最近メタボはどこへやら、インフルエンザの話ばかりで恐縮です。
タミフルという抗インフルエンザウイルス剤が効かない
インフルエンザウイルスが広がっていることがニュースになっています。
タミフルはインフルエンザウイルスの持つノイラミニダーゼという、
ウイルスが呼吸器粘膜細胞にとりついて侵入し、そこから放出するために
重要な役割を果たす酵素を阻害する内服薬です。
タミフル耐性を持ったウイルスの型はAソ連型(H1N1)です。
今シーズン使用されているインフルエンザワクチンはA香港型、
ソ連型とB型の混合ですので、ワクチンは有効です。
また流行の主流は香港型で、こちらの型にはタミフルは効きますので、
多くの人にはまだタミフルも有効です。
ただ自分のかかったインフルエンザが香港型なのかソ連型なのか、
症状は同じなのでウイルス自体を詳しく調べないとわかりません。
インフルエンザにかかってタミフルを飲んでも、
それがたまたまソ連型だと効かないということもあり得るわけです。
タミフルが効かなかったのでソ連型でしたね、
というのでは後の祭り、笑い話にもなりません。
抗インフルエンザウイルス剤はもう一つリレンザという薬剤があります。
こちらもノイラミニダーゼ阻害薬で作用の仕組みはいっしょなのですが、
なぜかこちらには耐性ウイルスはでておりません。
香港型にもタミフル耐性ソ連型ウイルスにも効果があります。
ただしリレンザは吸入剤です。
吸入器に丸いお薬の入ったディスクを装着して
ボタンを押すと粉末がでて、それを吸い込む形式です。
慣れれば簡単なのですが、
これが面倒という人もいて、タミフルに比べると
あまり処方されていませんでした。
ただし臨床試験での効果はタミフルと同じです。
もしリレンザを使用する場合は吸入器の使用法を
薬局で良く教わってから使用するのがよいでしょう。
おなじ作用のお薬なのに、タミフルには耐性ウイルスが出現して、
リレンザにはでていないという理由はよくわかっていません。
タミフル耐性ウイルスは昨シーズン頃より
ヨーロッパを中心に流行していて、
今シーズンになって日本にも広がったということです。
この耐性獲得はウイルスの突然変異が原因のようで、
使いすぎが原因ということではないようです。
また抗インフルエンザウイルス剤の治療タイミングは
感染後48時間以内と非常に微妙で、
これを過ぎてからの投与では有効性は確認されていません。
このタイミングをすぎてから他の薬剤に切り替えても
効果は期待できません。
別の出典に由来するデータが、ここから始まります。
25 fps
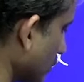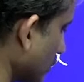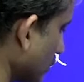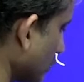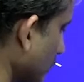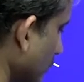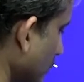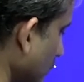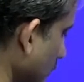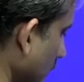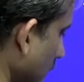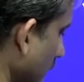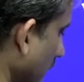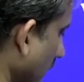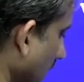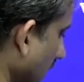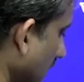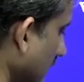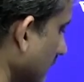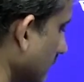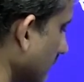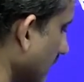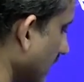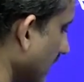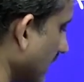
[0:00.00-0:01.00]
to
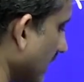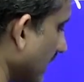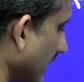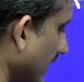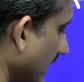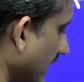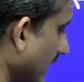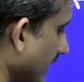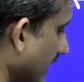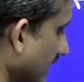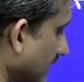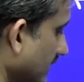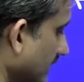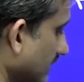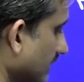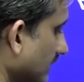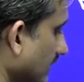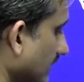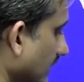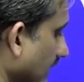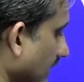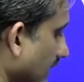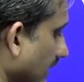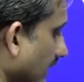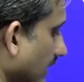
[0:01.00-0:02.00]
1 by N
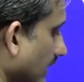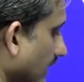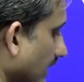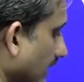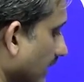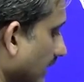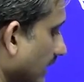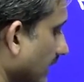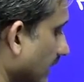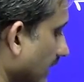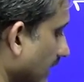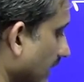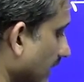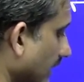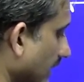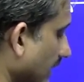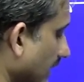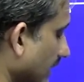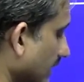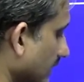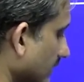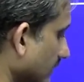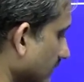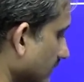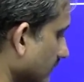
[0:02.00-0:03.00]

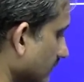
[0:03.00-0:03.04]
AN,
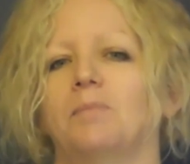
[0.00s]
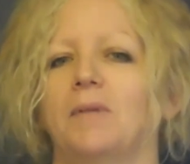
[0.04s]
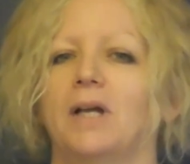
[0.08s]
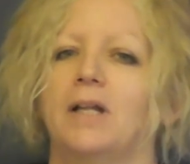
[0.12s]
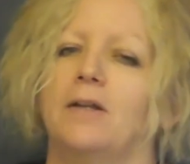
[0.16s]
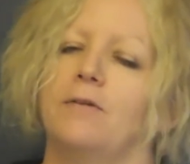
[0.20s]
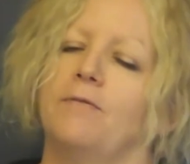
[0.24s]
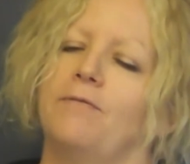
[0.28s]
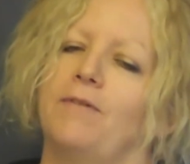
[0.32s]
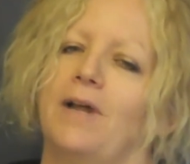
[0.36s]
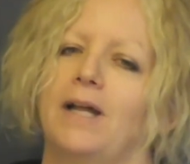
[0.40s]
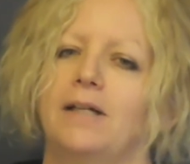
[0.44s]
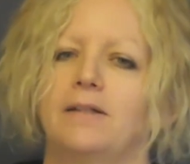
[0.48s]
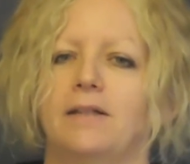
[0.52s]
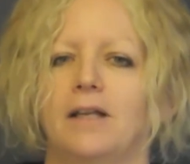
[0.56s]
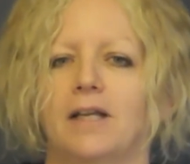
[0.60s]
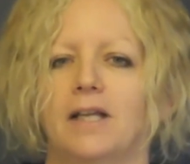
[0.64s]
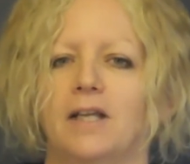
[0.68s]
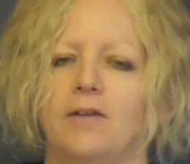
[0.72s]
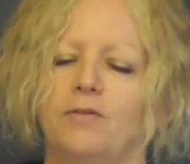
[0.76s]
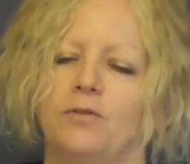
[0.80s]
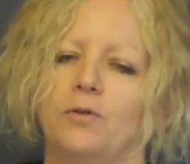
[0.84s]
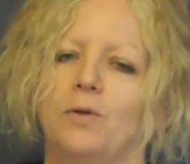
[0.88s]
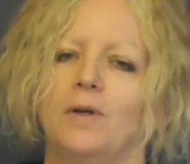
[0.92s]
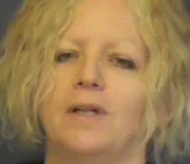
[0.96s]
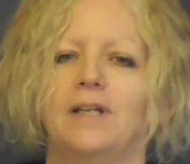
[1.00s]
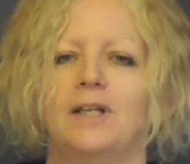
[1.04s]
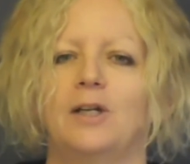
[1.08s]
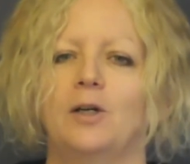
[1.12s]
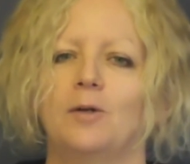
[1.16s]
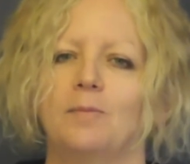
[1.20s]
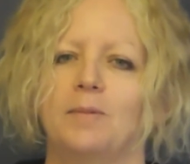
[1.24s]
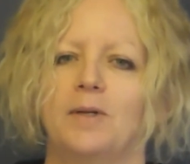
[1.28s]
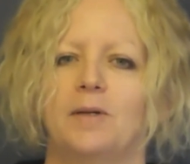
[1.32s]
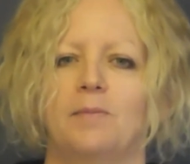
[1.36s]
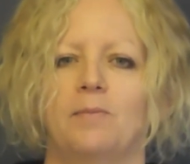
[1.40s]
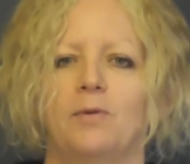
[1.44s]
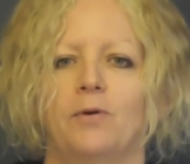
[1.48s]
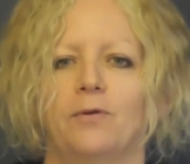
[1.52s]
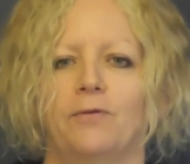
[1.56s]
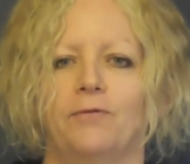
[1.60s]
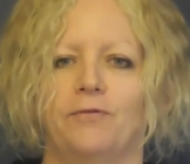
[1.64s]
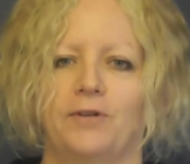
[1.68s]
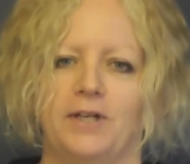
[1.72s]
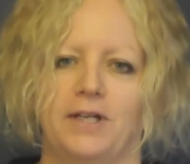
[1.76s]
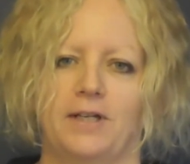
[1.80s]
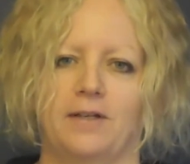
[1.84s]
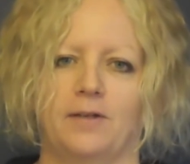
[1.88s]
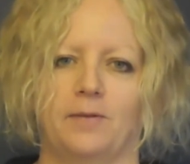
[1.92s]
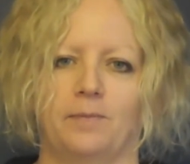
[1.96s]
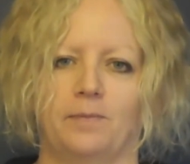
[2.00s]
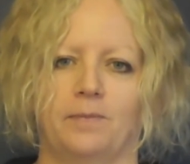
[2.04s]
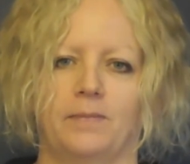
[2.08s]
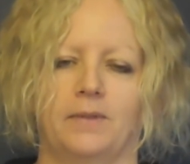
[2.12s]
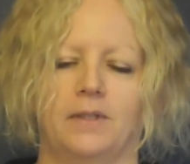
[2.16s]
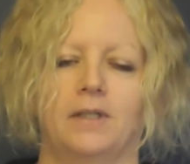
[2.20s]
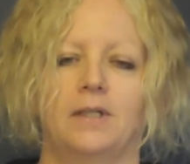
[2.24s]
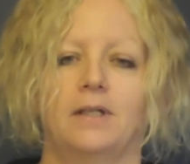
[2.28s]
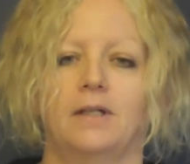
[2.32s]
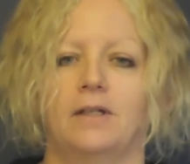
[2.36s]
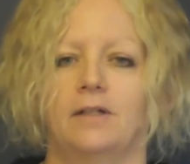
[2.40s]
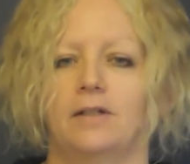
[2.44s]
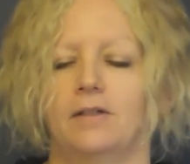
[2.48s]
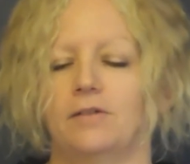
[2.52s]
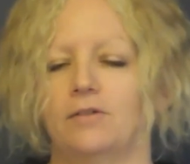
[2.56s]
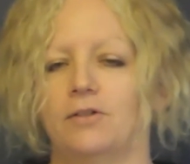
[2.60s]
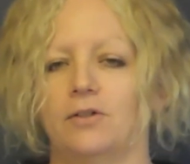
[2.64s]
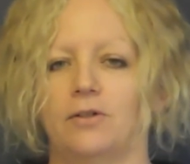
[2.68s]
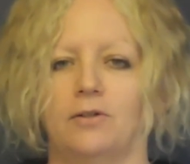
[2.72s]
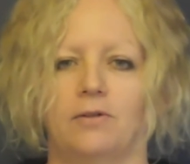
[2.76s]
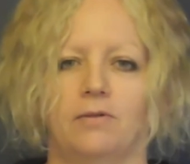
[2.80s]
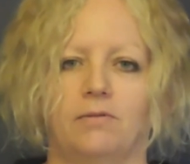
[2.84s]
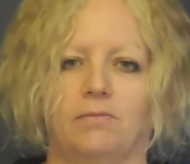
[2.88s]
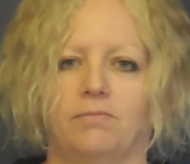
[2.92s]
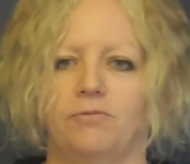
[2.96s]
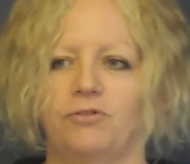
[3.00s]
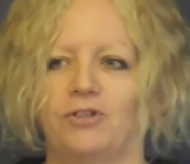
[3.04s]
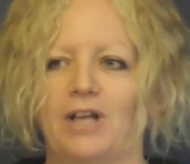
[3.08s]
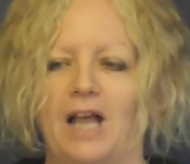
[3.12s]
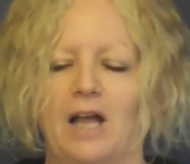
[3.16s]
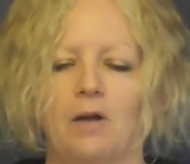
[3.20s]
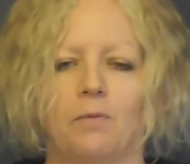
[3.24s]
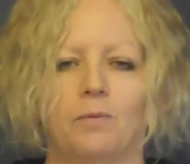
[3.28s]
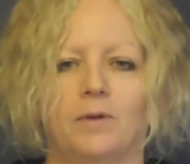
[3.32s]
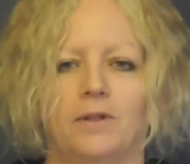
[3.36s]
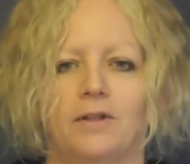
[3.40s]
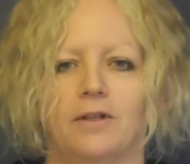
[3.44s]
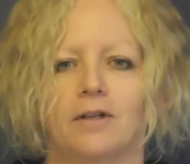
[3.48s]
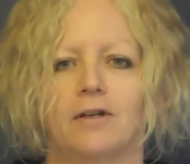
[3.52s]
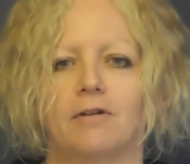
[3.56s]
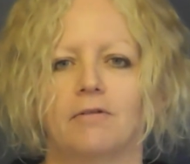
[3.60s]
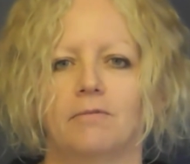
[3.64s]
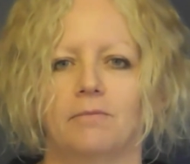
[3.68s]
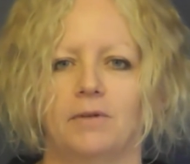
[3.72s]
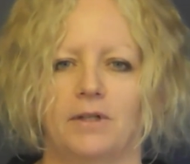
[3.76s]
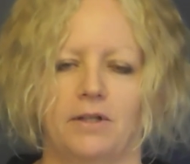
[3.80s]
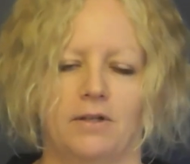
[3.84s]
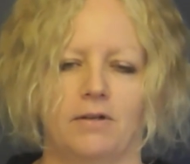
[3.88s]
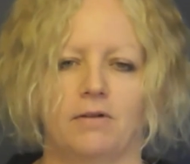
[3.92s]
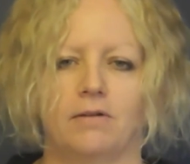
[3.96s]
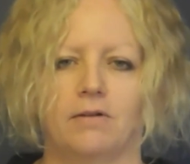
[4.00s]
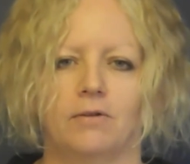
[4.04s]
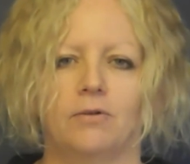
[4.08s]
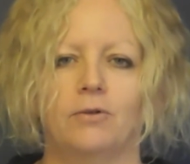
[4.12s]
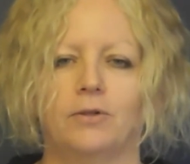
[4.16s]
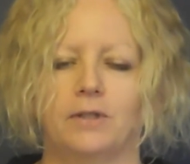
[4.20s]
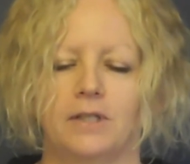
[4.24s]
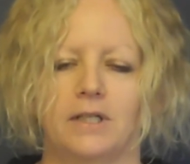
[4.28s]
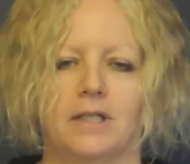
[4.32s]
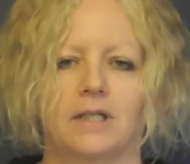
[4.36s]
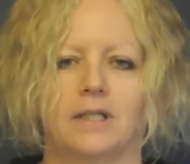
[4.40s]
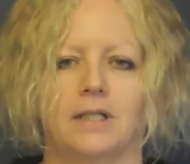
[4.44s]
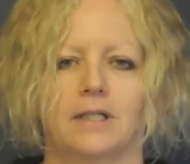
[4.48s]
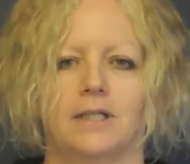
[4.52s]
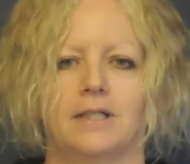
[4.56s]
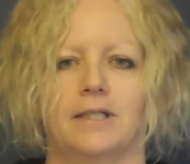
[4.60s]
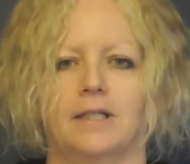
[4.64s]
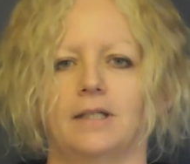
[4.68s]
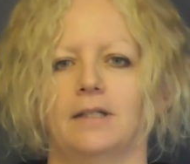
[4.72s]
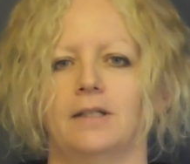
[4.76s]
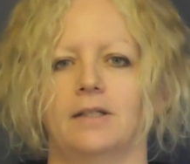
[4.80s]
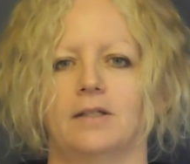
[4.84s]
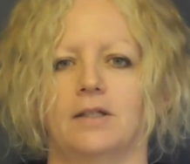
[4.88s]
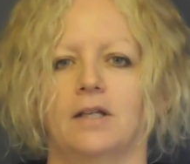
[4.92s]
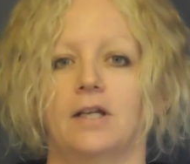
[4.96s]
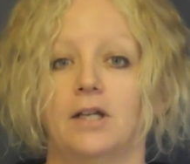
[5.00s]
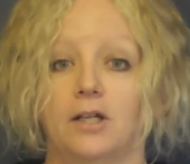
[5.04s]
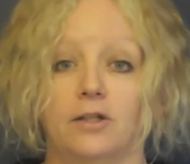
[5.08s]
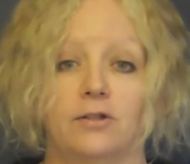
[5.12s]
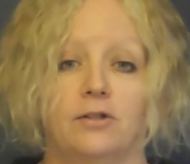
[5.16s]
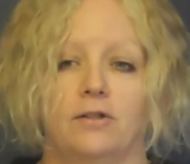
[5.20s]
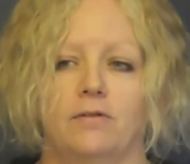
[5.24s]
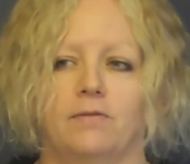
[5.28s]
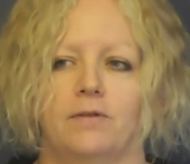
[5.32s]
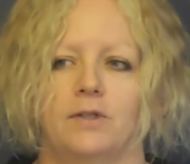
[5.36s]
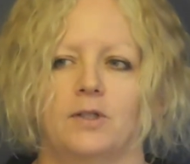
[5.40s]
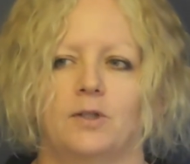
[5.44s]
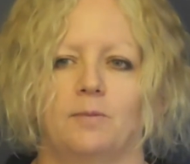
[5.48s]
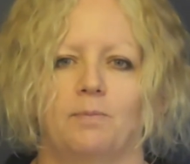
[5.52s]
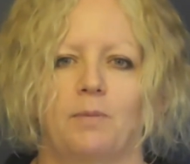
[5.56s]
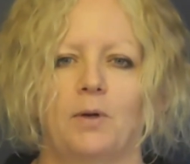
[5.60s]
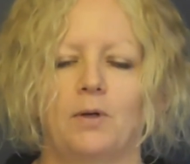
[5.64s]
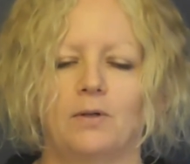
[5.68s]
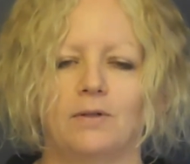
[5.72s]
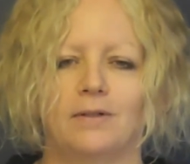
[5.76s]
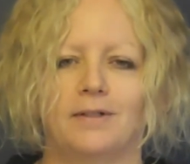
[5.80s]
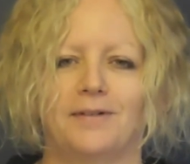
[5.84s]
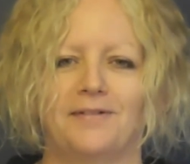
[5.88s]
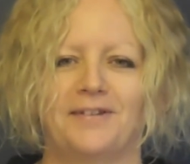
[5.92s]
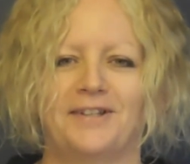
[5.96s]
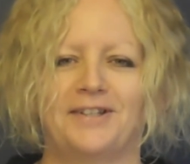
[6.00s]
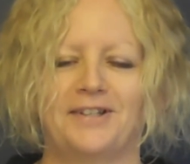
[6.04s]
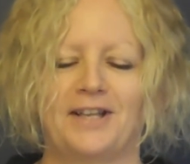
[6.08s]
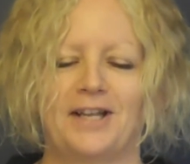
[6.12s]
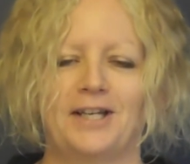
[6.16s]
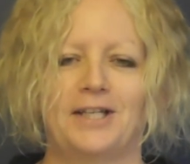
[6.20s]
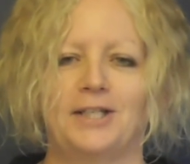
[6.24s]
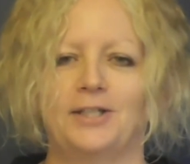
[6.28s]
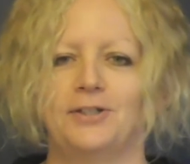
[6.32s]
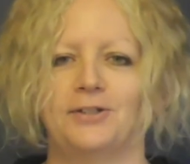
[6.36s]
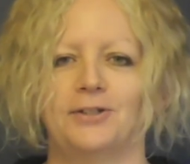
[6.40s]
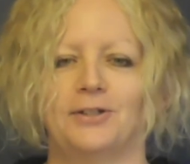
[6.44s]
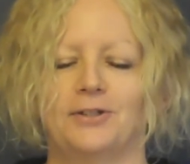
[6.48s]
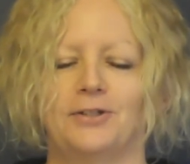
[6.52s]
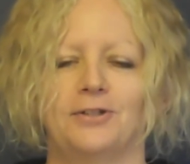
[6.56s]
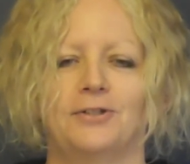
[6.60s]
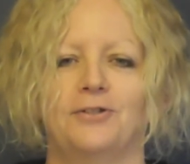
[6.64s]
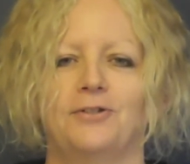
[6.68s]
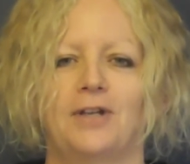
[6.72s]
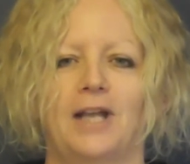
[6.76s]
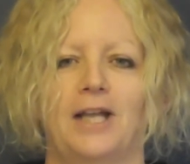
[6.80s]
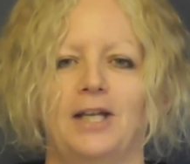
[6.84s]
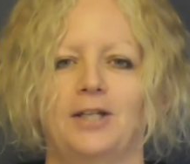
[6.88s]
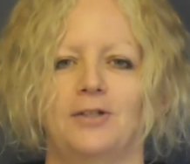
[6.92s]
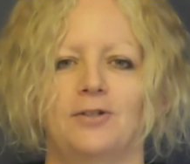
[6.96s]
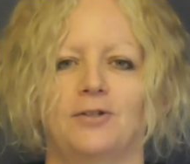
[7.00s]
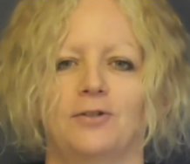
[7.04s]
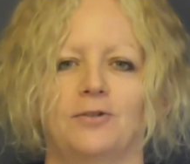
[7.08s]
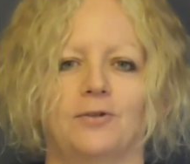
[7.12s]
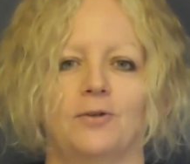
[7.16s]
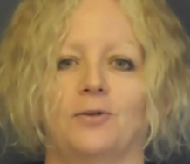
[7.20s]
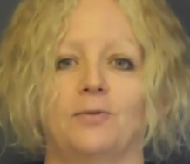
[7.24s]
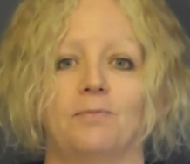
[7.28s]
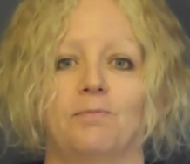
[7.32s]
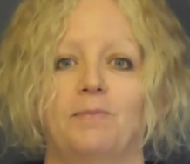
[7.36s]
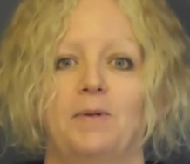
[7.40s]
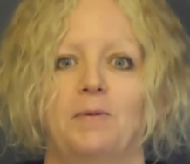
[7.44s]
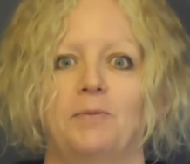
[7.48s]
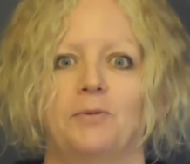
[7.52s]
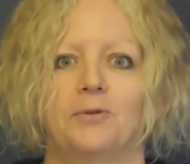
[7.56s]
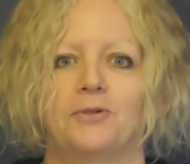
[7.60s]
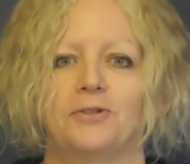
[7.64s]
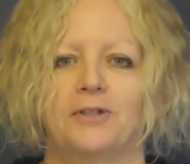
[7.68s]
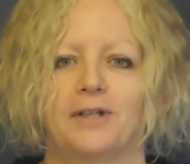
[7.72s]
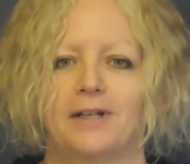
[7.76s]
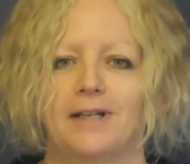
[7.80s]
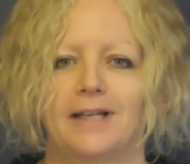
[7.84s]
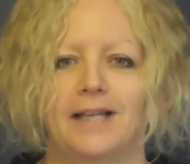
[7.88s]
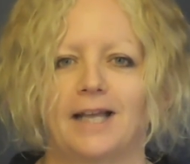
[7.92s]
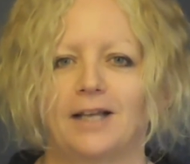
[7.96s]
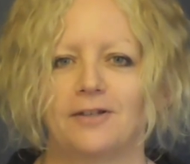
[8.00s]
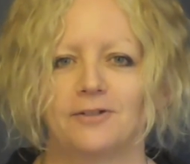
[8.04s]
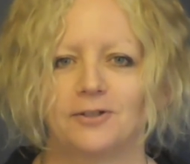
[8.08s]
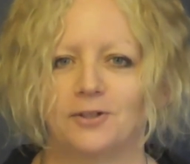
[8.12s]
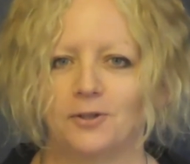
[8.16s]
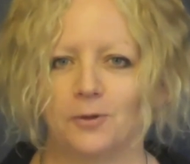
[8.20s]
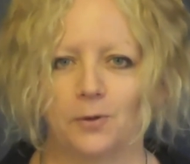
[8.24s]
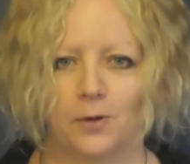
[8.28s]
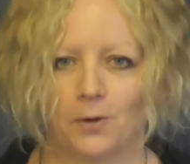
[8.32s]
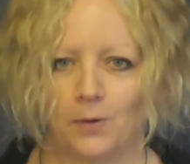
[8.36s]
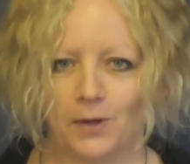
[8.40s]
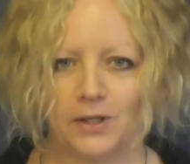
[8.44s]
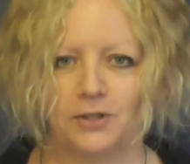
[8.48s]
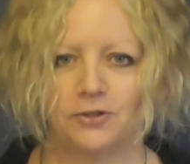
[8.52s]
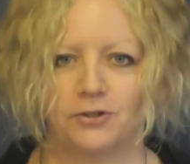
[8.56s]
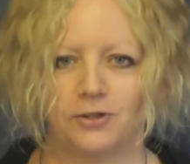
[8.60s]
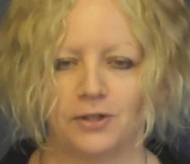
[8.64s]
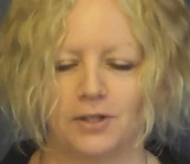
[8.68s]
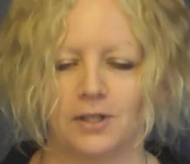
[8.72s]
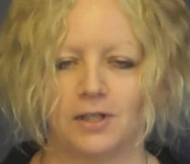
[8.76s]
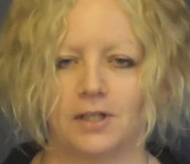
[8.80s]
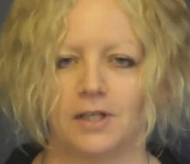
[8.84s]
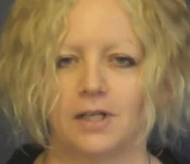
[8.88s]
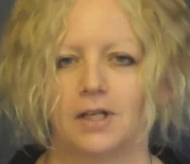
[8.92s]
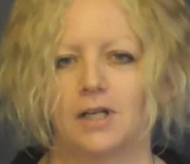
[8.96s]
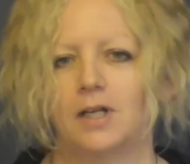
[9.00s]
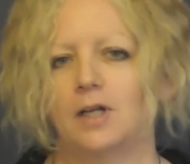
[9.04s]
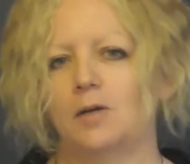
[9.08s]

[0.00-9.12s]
And in fact, that gives you a little bit more freedom to chat with your audience and to respond if there's any sudden changes or people suddenly ask you a question,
ですからインフルエンザにかかって、
タミフルを処方され飲んだが、48時間以内に熱が下がらなければ
タミフル耐性のソ連型ウイルスであった可能性もあるということで、
それに気がつく頃にはすでに治療機会を失っているということです。
それでしたら最初からリレンザを使った方がよいですよね。